Your reply should consist only of the lines from the one with "[12:40.12-12:41.02]" through the end of the entries, transcribed exactly. Pictures stay out.

[Records from a dataset]
◇ ◇ ◇ ◇
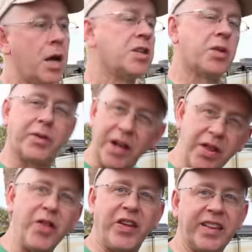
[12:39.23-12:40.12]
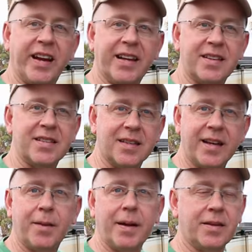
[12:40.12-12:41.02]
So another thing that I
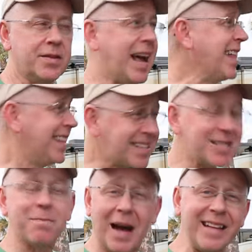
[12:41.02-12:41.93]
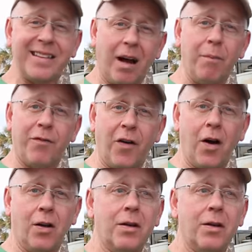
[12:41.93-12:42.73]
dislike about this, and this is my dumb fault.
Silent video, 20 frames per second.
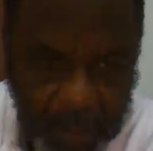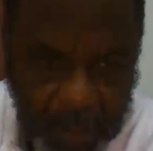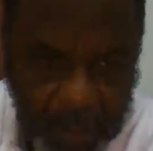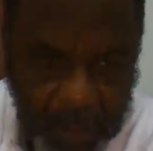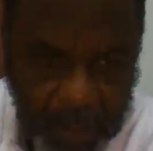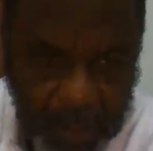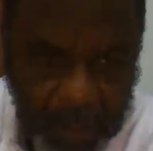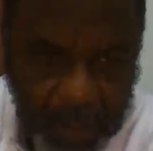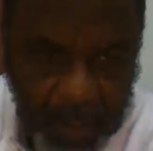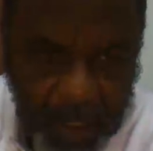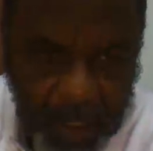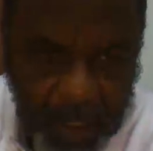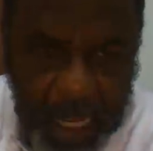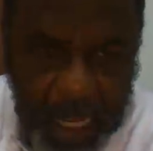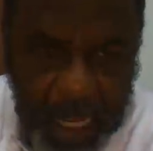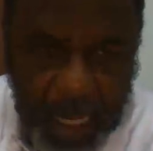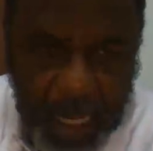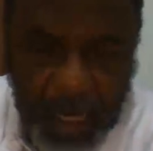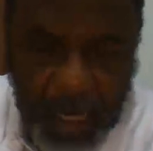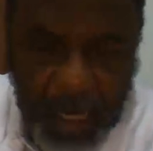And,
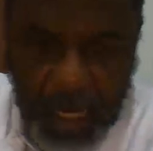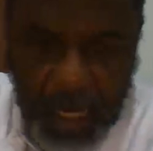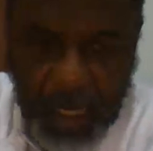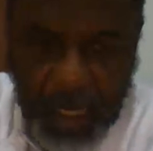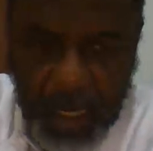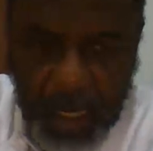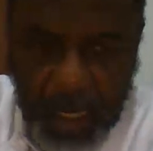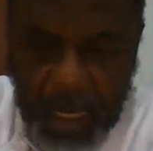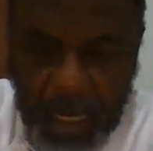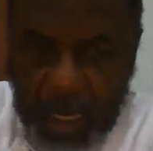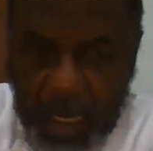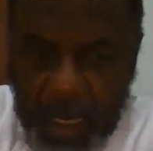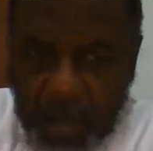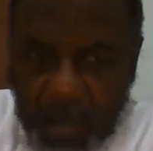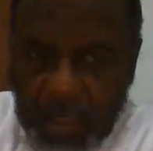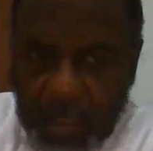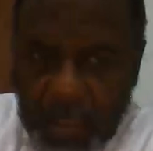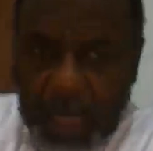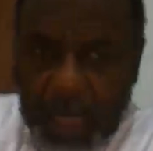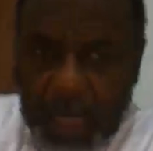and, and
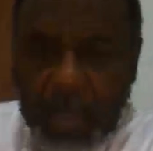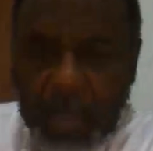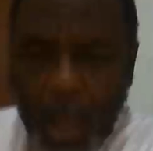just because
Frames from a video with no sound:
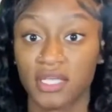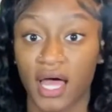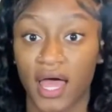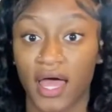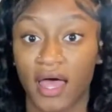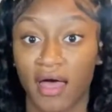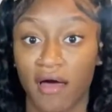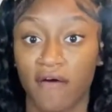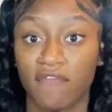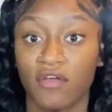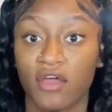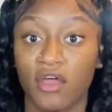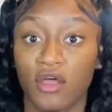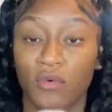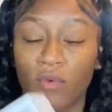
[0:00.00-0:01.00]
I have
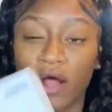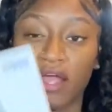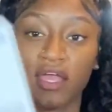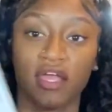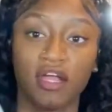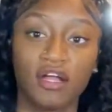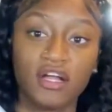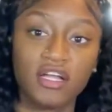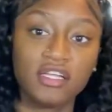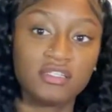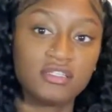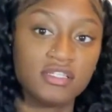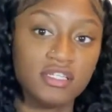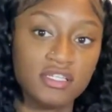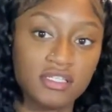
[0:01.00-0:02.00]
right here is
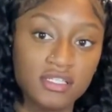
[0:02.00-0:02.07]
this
◇ ◇ ◇ ◇
TASK SOLUTION:
[12:40.12-12:41.02]
So another thing that I
[12:41.02-12:41.93]
[12:41.93-12:42.73]
dislike about this, and this is my dumb fault.
Silent video, 20 frames per second.
And,
and, and
just because
Frames from a video with no sound:
[0:00.00-0:01.00]
I have
[0:01.00-0:02.00]
right here is
[0:02.00-0:02.07]
this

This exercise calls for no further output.